MULE': Miles now taking Cholly Mac's side

It's a football maxim: What goes around almost always comes around.

Bud Johnson, the former LSU sports information director through much of the Charlie McClendon era, recalls being intercepted frequently on the way home by a neighbor who never failed to complain vigorously about Charlie Mac's two-quarterback system.


To refresh some memories, out of necessity in the 1960s and ‘70s, McClendon refined a dual quarterback rotation in which both received significant playing time in each game. It came about because for five straight years – which has to be the all-time record – beginning in 1963, LSU's starting quarterback was lost by midseason to injury.


McClendon's insurance policy from then to the end of his career in 1979 was the availability of a  backup who had seen action before. The policy paid dividends.


Pat Screen went out against Ole Miss in 1964, and second-string QB Billy Ezell came off the bench to throw a touchdown pass, then a two-point conversion to Doug Moreau in the last minutes for an 11-10 victory against a Rebel team that outplayed LSU all night; The oft-injured Screen eventually lost his starting job to Nelson Stokley, who himself was sent to the sidelines in mid-1965. Both played in the Cotton Bowl against No. 2-ranked Arkansas in the Cotton Bowl, but Stokley for just seven plays. It was left to Screen to guide the Tigers to their stirring 14-7 upset.

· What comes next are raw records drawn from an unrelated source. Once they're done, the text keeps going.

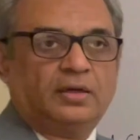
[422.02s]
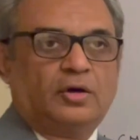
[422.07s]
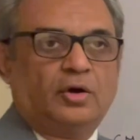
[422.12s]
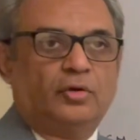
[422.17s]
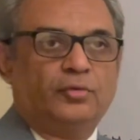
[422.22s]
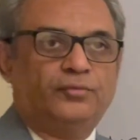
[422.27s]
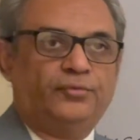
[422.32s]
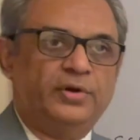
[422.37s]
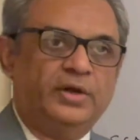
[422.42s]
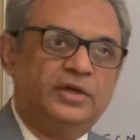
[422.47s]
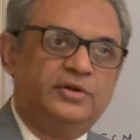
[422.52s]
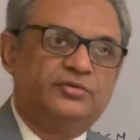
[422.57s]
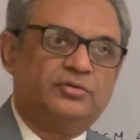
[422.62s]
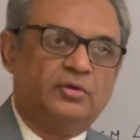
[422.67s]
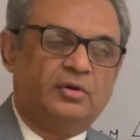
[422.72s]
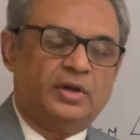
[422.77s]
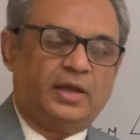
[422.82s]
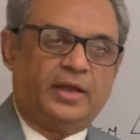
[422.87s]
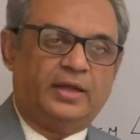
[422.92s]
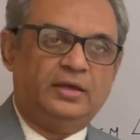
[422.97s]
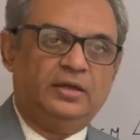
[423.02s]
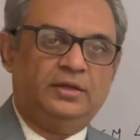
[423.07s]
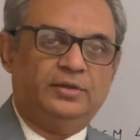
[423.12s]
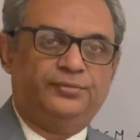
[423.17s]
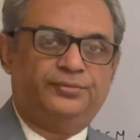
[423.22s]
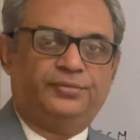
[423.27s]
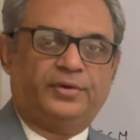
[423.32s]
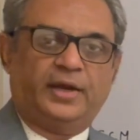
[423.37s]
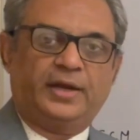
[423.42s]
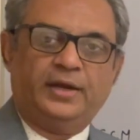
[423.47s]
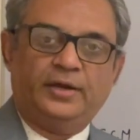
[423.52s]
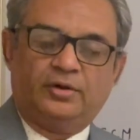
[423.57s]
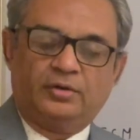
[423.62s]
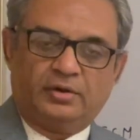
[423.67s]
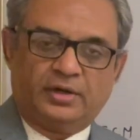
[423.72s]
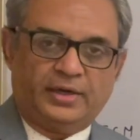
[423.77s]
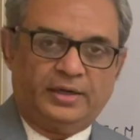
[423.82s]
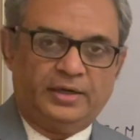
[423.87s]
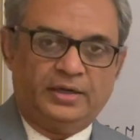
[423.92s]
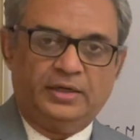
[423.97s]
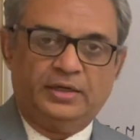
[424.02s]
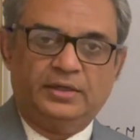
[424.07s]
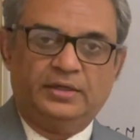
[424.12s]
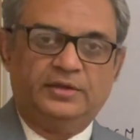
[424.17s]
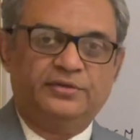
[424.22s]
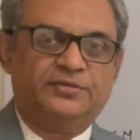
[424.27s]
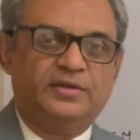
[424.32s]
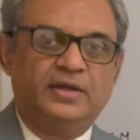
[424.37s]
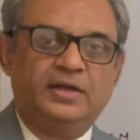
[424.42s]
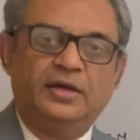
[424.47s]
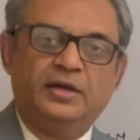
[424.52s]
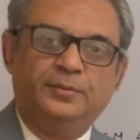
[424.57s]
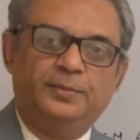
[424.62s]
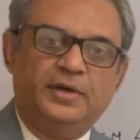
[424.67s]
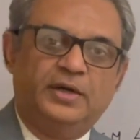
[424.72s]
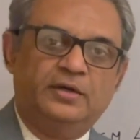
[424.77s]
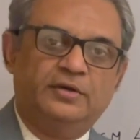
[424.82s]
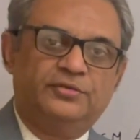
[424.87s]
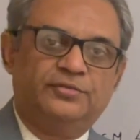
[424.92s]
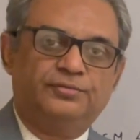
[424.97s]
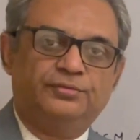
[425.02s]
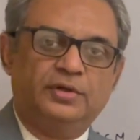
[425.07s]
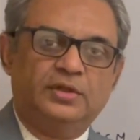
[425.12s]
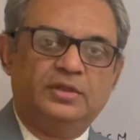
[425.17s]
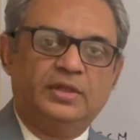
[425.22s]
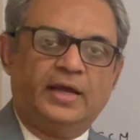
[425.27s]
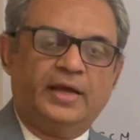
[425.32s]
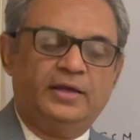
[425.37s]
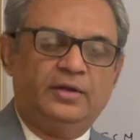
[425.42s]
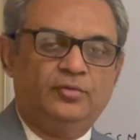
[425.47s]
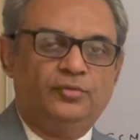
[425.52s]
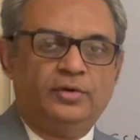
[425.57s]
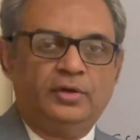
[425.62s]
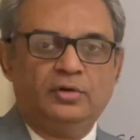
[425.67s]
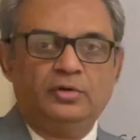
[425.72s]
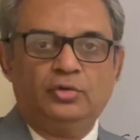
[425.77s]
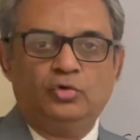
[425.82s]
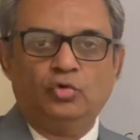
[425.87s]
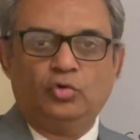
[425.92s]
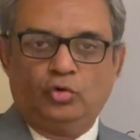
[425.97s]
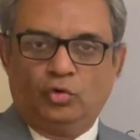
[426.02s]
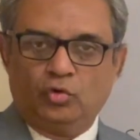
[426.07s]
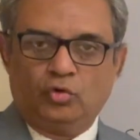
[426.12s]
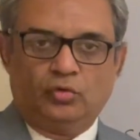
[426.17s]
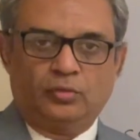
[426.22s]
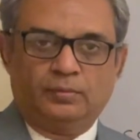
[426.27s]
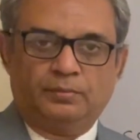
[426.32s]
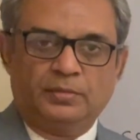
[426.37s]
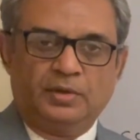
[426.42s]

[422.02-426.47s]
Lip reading: conflicts or any fight or any disagreements with anyone you know,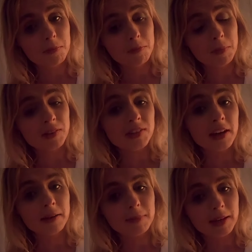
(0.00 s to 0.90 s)
my
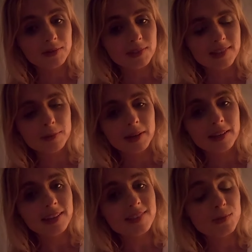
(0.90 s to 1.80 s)
time out as well
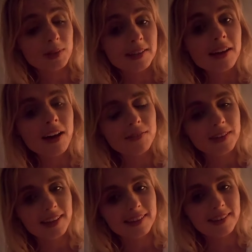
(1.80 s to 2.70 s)
is drinking
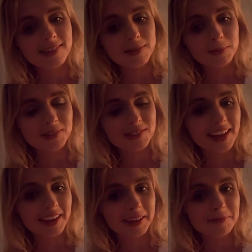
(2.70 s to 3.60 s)
coffee in the
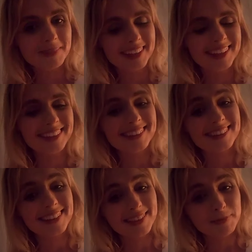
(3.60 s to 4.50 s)
summertime.
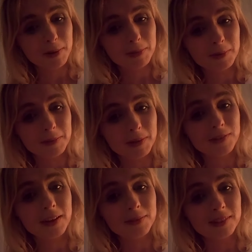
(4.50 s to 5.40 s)
That's probably one of my
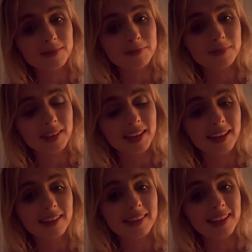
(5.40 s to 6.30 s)

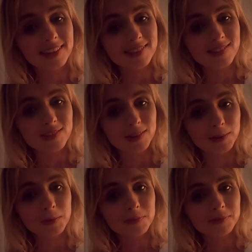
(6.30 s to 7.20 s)
favorite things to do,
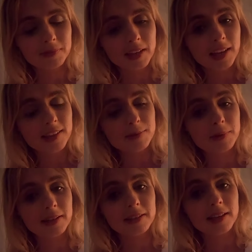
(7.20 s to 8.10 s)
as
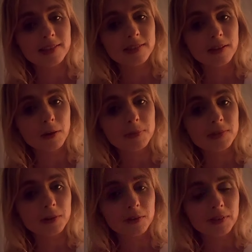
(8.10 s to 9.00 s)
well as
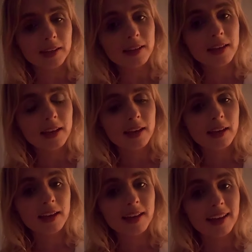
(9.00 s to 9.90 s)
observing.
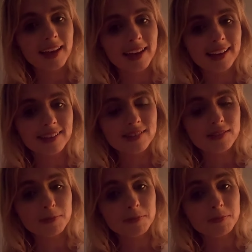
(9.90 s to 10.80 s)
And
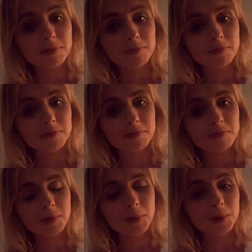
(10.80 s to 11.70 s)

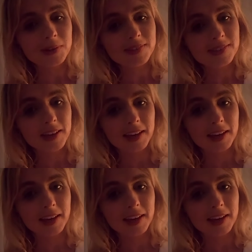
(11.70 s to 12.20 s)
of course,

The most contrasting quarterbacks were howitzer-armed Bert Jones and strong running Pat Lyons, who swapped starting slots in part because of Lyons' ability in operating the option, no small inducement in McClendon's run-oriented offense. Jones was the hero in many an LSU victory, Notre Dame, Auburn, Ole Miss, but it was Lyons who set a school record with 304 total yards, 139 rushing, in 38-28 win at Wisconsin in 1971. A season later, with Jones as the starter, Tulane geared its defense to stopping the air game of the All-American, Lyons came in, broke off a 44-yard run late which led to a field goal as LSU escaped 9-3.


And so it went throughout McClendon's mostly successful LSU tenure, which ended in the Tangerine Bowl with the tandem of Steve Ensminger and David Woodley, though the system didn't die. Even with the strong presence of Tommy Hodson in the lineup, Coach Bill Arnsparger utilized the talents of backup Mickey Guidry in virtually every game.


Against Alabama in 1986, it was Guidry who jockeyed the Tigers to a fourth-quarter touchdown – and a 14-10 victory – against Alabama.


It is conventional wisdom that a team with two quarterbacks does not really have one.




What is wrong, when there are multiple talents on hand, with using them for maybe a series or two in every game, or just in spot duty? It could give opposing defenses a different look, something different to prepare for. And when the No. 1 guy goes down, someone who has played in front of 90,000 fans before, someone who has taken snaps under pressure and under fire before, someone who isn't going to run on the field bug-eyed and stammering in the huddle, is prepared to do the job.


Which brings us to Bud Johnson's neighbor, who is on a new rant these days. With Matt Flynn, who proved himself as the Peach Bowl MVP last season when JaMarcus Russell was in rehabilitation, and Ryan Perrilloux on the LSU roster, he's at wits end trying to figure out why coach Les Miles won't put them in more, to season them, to build depth at the team's most crucial position, to throw a new wrinkle at the opposition.


"It's as if we've gone back 40 years,'' Johnson said, "except now he's taking Charlie Mac's side."